## WHAT YOU HAVE TO DO
From the line that holds "[7:08.39-7:09.19]" to the end of the records, reproduce every line exactly. No pictures.

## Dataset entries
↓
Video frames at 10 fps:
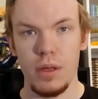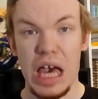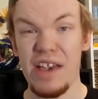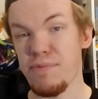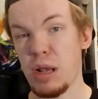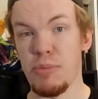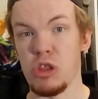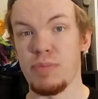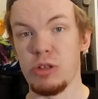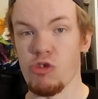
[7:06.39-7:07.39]
I've pretty
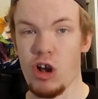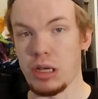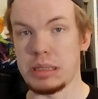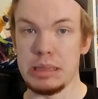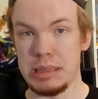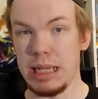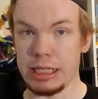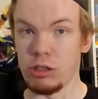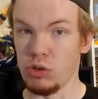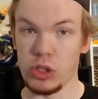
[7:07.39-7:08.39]
much been drawing since I
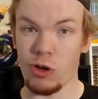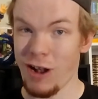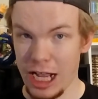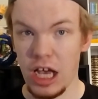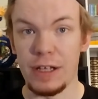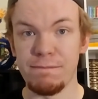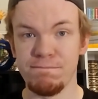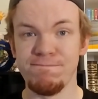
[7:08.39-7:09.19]
could hold a crayon.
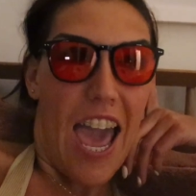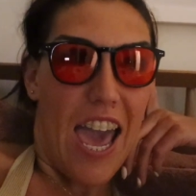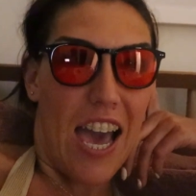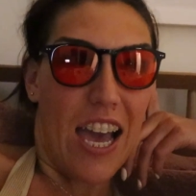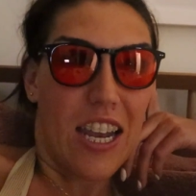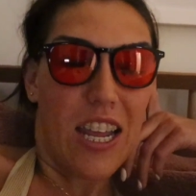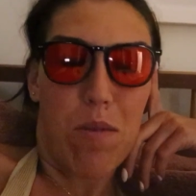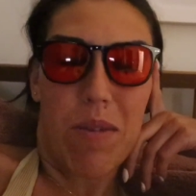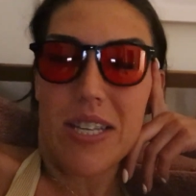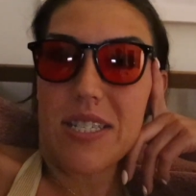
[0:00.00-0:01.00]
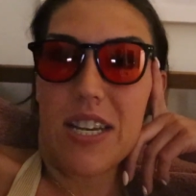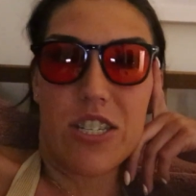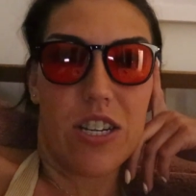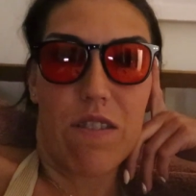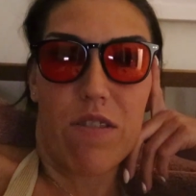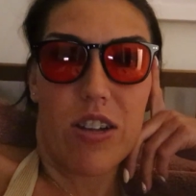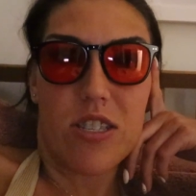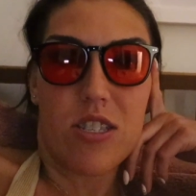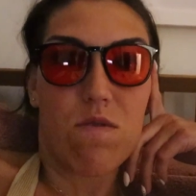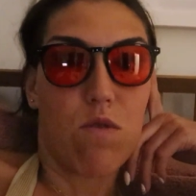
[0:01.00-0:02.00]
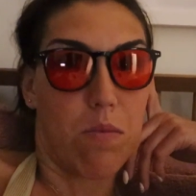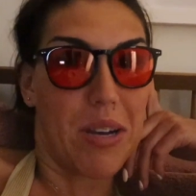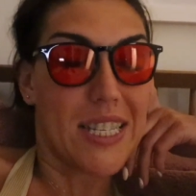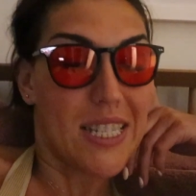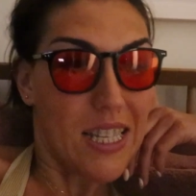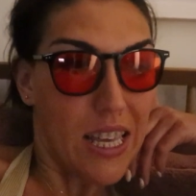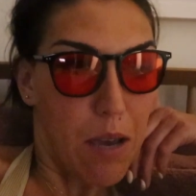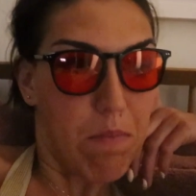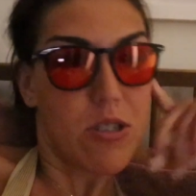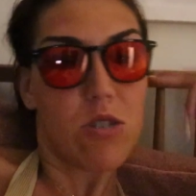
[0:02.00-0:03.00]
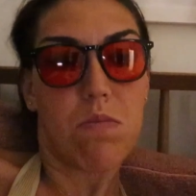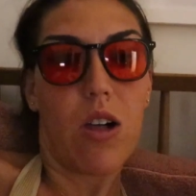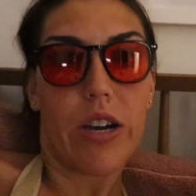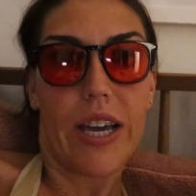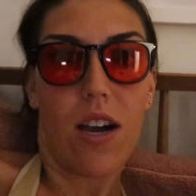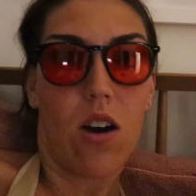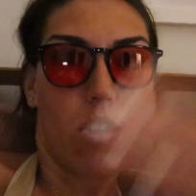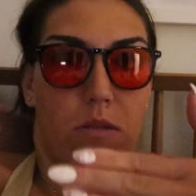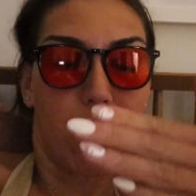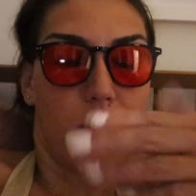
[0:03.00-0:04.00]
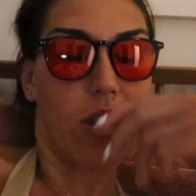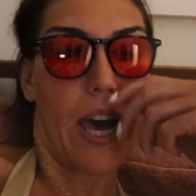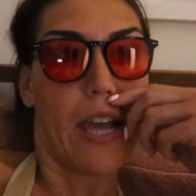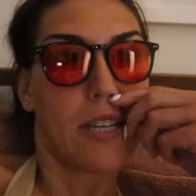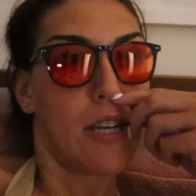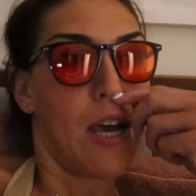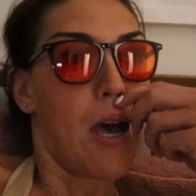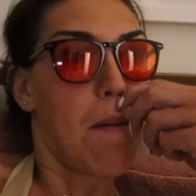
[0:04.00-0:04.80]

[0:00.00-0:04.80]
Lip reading: and it makes such a difference for my sleep, just blocking all the blue light,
↑
## RESULT OF THE EXERCISE
[7:08.39-7:09.19]
could hold a crayon.
[0:00.00-0:01.00]
[0:01.00-0:02.00]
[0:02.00-0:03.00]
[0:03.00-0:04.00]
[0:04.00-0:04.80]

[0:00.00-0:04.80]
Lip reading: and it makes such a difference for my sleep, just blocking all the blue light,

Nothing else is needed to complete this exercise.